Mikki’s Soul Food Café in the Brays Oaks District is often referred to as a place “where you can taste the love.”

If you’ve got the Too Good To Go app on your mobile device, you can taste that love for about a third of the usual price.

Many Houston-area food businesses have joined this mobile app, which has earned honors for its “cultural impact” by helping customers buy discounted food that would otherwise go to waste.

Mikki’s is among them. So is local halal restaurant Esmetu LLC, located behind the Turkish Cultural Center at 9301 W. Bellfort Ave.

The app makes money by charging set annual fees to participating food purveyors.

Here’s how it works:

Once you download the app, set your location and browse participating businesses in your area. A searchable map lets you look for specific restaurants. You can mark favorites and turn on notifications to get immediate alerts when those businesses offer “surprise bags.”

Click on the offers that interest you and check the pick-up window information, because you must collect your prepaid items during a defined time—usually just before closing (though not always).

Tap “reserve” to snag your bag. When you arrive to pick it up, a staff member will ask you to show your app and swipe to confirm pickup.

At some locations, staff will have your bag ready for you to grab and go. At others, you might choose from several plain bags waiting for pickup. It can feel like a game of chance—hence the “surprise bag” name.

For people who can’t decide what to order or who want to try something new, the app takes the decision-making out of it. What’s in the bag is completely up to the business owner.

Often, these bags sell for about a third of the regular price of the items inside, while the app helps reduce food waste and supports local food outlets.

On a recent evening, we used the Too Good To Go app to pick up a surprise bag from Mikki’s and found the portions in the discount bag just as hearty as those served cafeteria-style inside the restaurant.

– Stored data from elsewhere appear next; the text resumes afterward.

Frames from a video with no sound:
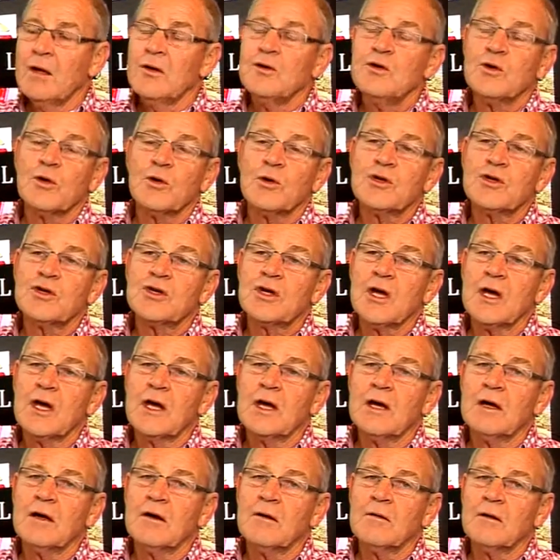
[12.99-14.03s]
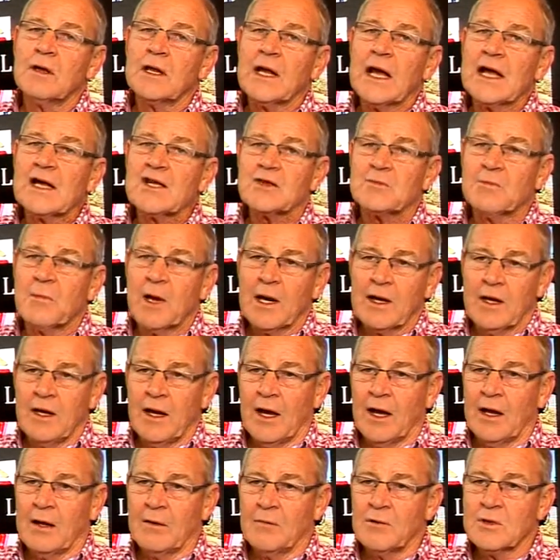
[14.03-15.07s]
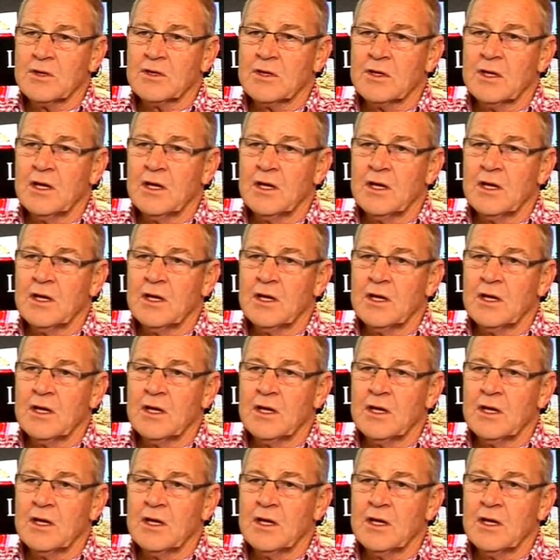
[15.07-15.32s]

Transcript: George, last Monday was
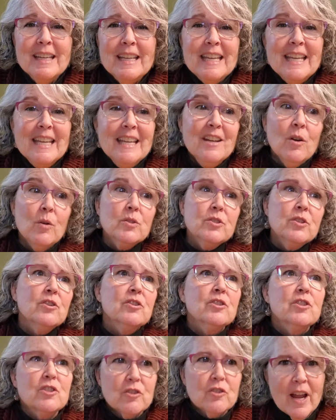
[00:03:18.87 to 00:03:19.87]
He knows your
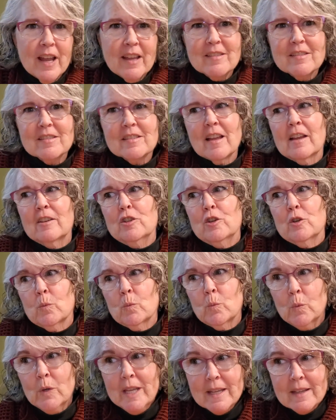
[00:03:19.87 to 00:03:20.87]
strengths and your
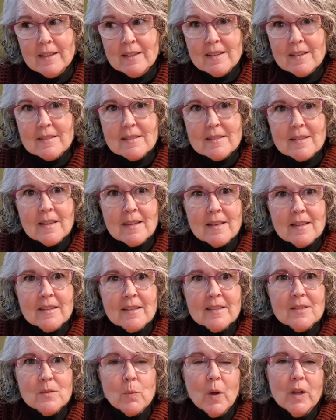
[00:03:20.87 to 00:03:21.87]
weaknesses,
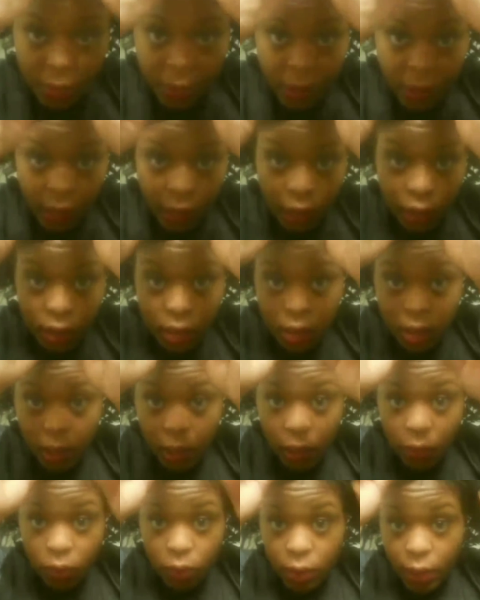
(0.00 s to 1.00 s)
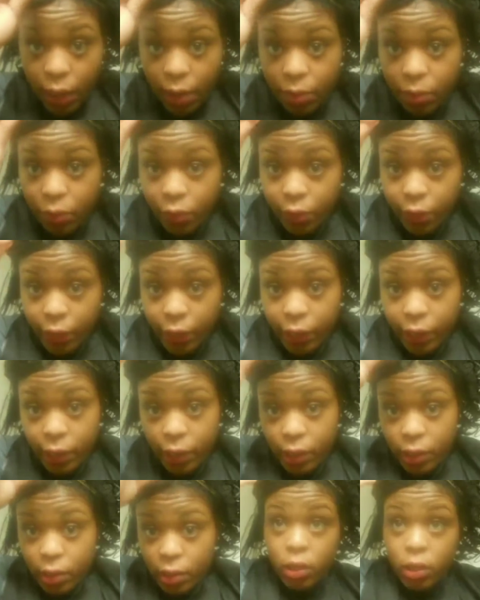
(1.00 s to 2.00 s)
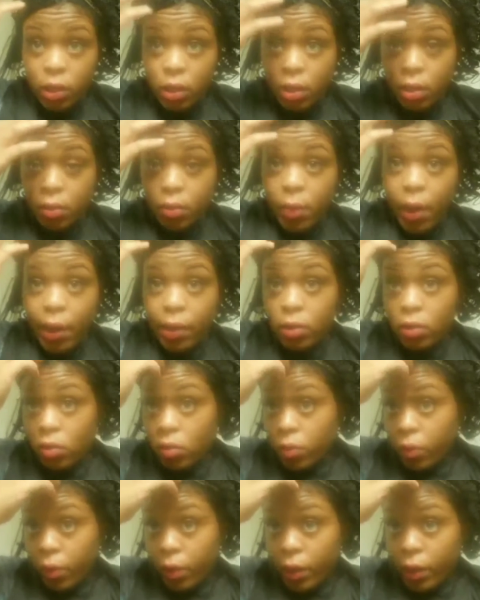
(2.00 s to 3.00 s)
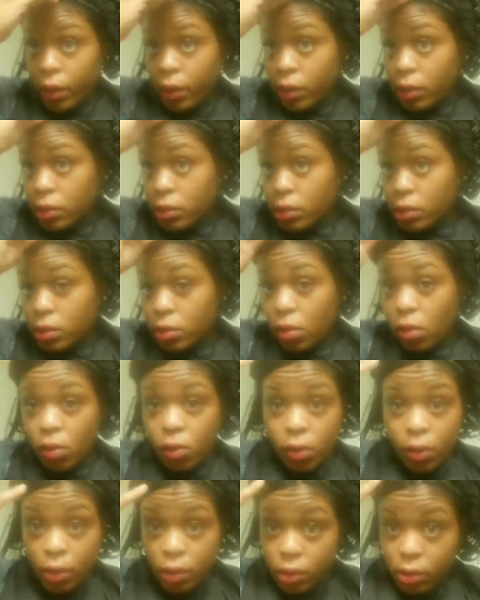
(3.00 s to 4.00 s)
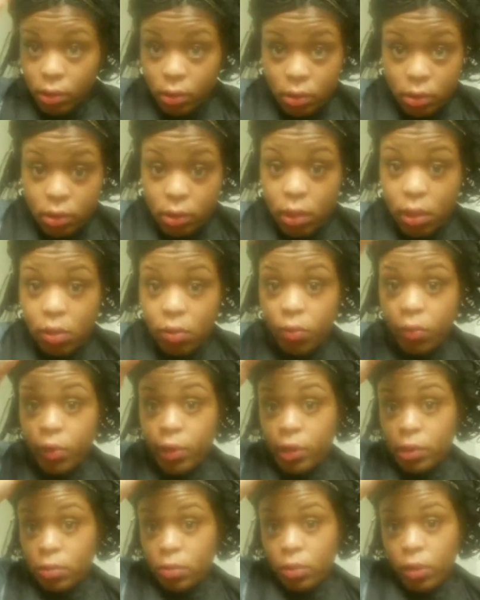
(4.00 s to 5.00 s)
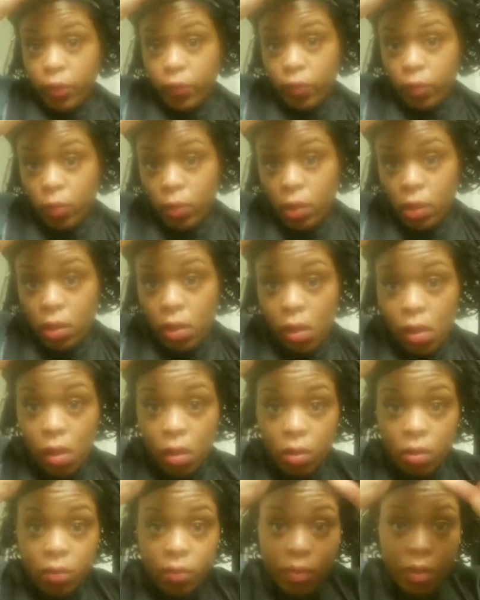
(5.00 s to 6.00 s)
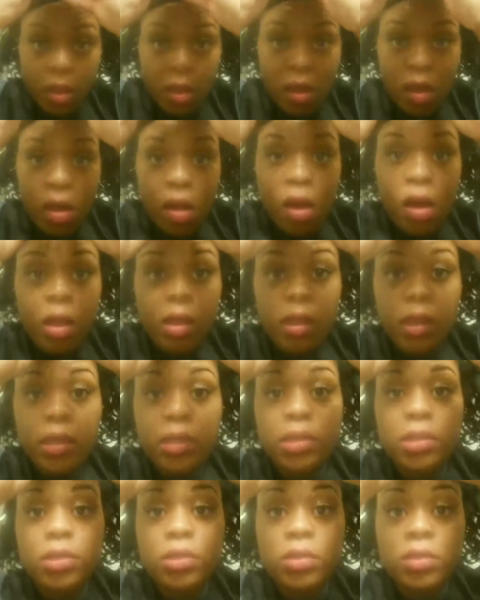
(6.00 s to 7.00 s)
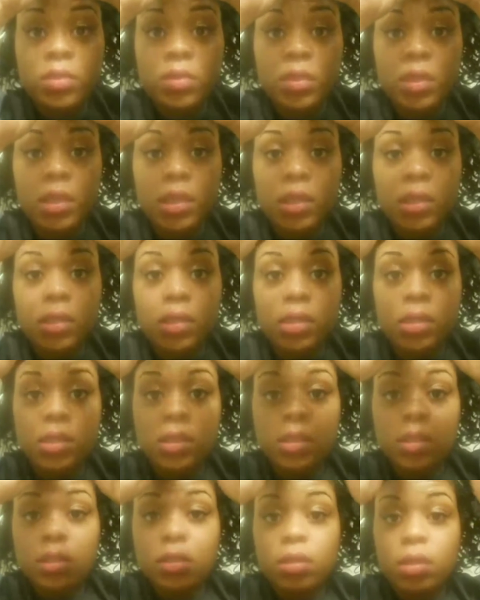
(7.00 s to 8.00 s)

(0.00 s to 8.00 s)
But yeah, when I braid with the micro braids or the single braids, whatever you want to call them, all I do is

For $9.99, we received a heaping container of the regularly more-than-$30 oxtails with two sides, plus extra collard greens and cornbread.

The price was lower, but the quality was top-notch.

Mikki’s original recipes come from the late Jeanette Williams and are tried and true. More than two decades ago, Williams took her soul food and Southern-style catering operation into a brick-and-mortar restaurant at 10500 W. Bellfort. After she died in 2019, her children, Craig and Jeanelle, kept the restaurant going and have since expanded to two additional locations.

Williams wouldn’t have known about the Too Good to Go app, as it didn’t launch in the U.S. until 2020, but we like knowing that the food made from her recipes isn’t going to waste.